The innovative forum also included keynote speakers. Among them were Frank McKenna, former Premier of New Brunswick, who discussed the link between literacy and prosperity, and Susan Aglukark, who highlighted how improving their literacy rates can empower Aboriginal Canadians.
The Atlantic ministers used the two-day event to declare their commitment to come together to take a collective stand and provide leadership on improving the region’s literacy rates in recognition of the direct link between a highly literate society and economic and social prosperity.
The ministers strongly believe that the events and discussions of the literacy forum will guide the development of both a national action plan on literacy, and their own Atlantic action plan. These plans will complement existing and planned provincial literacy initiatives.
“One of the goals of the literacy forum was to create an environment for literacy experts to meet and discuss issues confronting them,” said New Brunswick Education Minister Kelly Lamrock, who is also the current Chair of the Council of Ministers of Education, Canada. “We can build upon this momentum to develop a national literacy agenda, and a regional literacy action plan that will help strengthen both the region, and the country.”

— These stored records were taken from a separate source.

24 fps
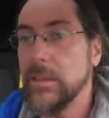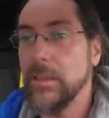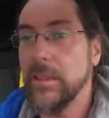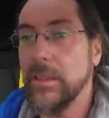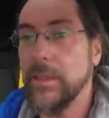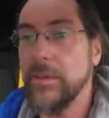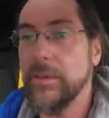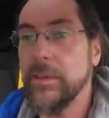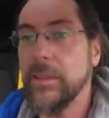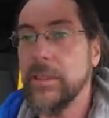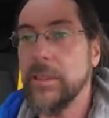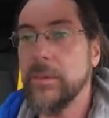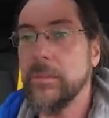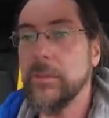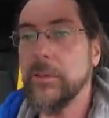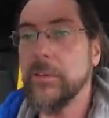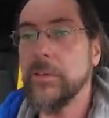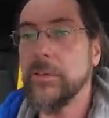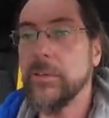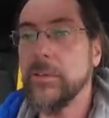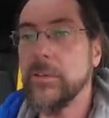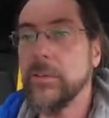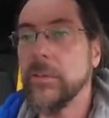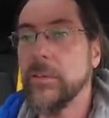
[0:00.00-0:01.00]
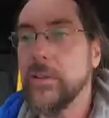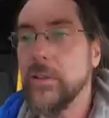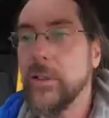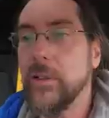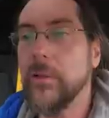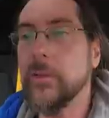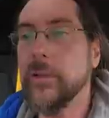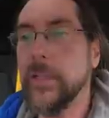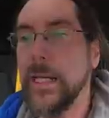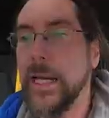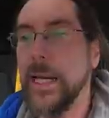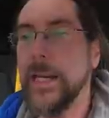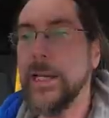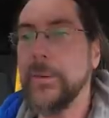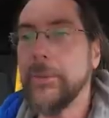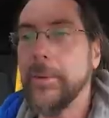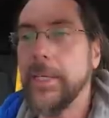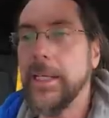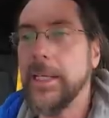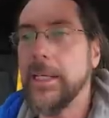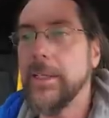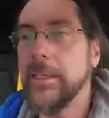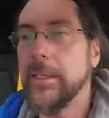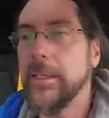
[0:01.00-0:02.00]
I think we should go on the
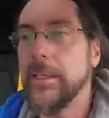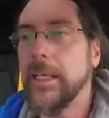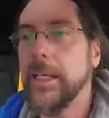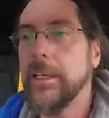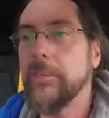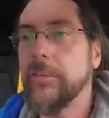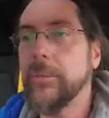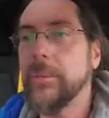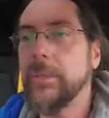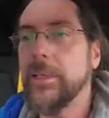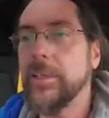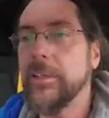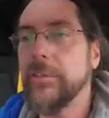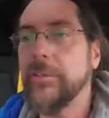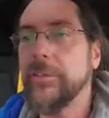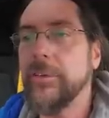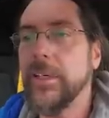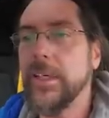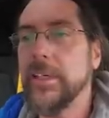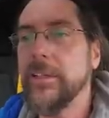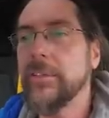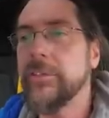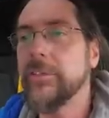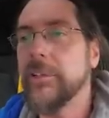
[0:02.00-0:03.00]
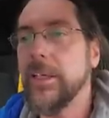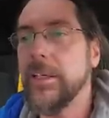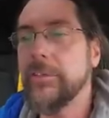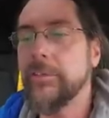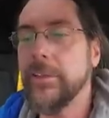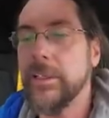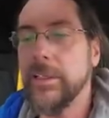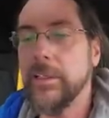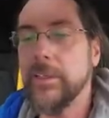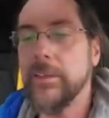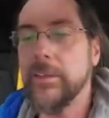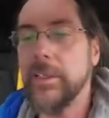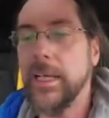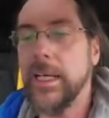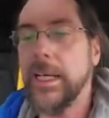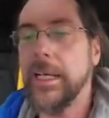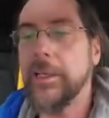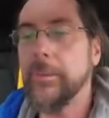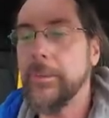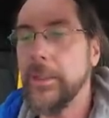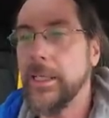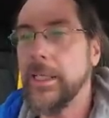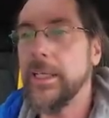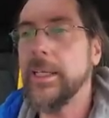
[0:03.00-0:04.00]
highway and have a bit of fun driving on the
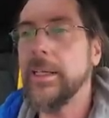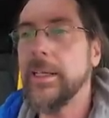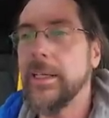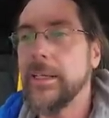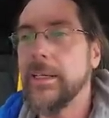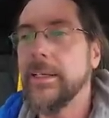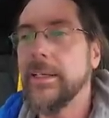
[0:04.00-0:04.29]
highway,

“Although literacy issues vary from province to province, there are many similar problems in each of our four provinces, and an Atlantic strategy can help us in finding solutions to these problems,” stated Nova Scotia Education Minister Karen Casey.
“A pan-Canadian forum on literacy provides us with an immediate and diverse library of knowledge that can be applied to individual provinces,” added Minister of Education Joan Burke from Newfoundland and Labrador. “We all share similar concerns across Canada and being able to share this knowledge will help us develop new and innovative ideas on literacy.”
Gerard Greenan, Minister of Education and Early Childhood Development for Prince Edward Island stated, “We have gathered knowledge on specific literacy issues and the directives are clear that the Atlantic Provinces need to work together on these issues.”
“The forum has been a great success that has allowed Canadians from coast to coast to coast to network and discuss the important issue of literacy,” said Ed Doherty, New Brunswick Minister of Post-Secondary Education, Training and Labour. “We intend to use the results from these discussions and input from stakeholders to develop action plans to address literacy at both the national and regional level.”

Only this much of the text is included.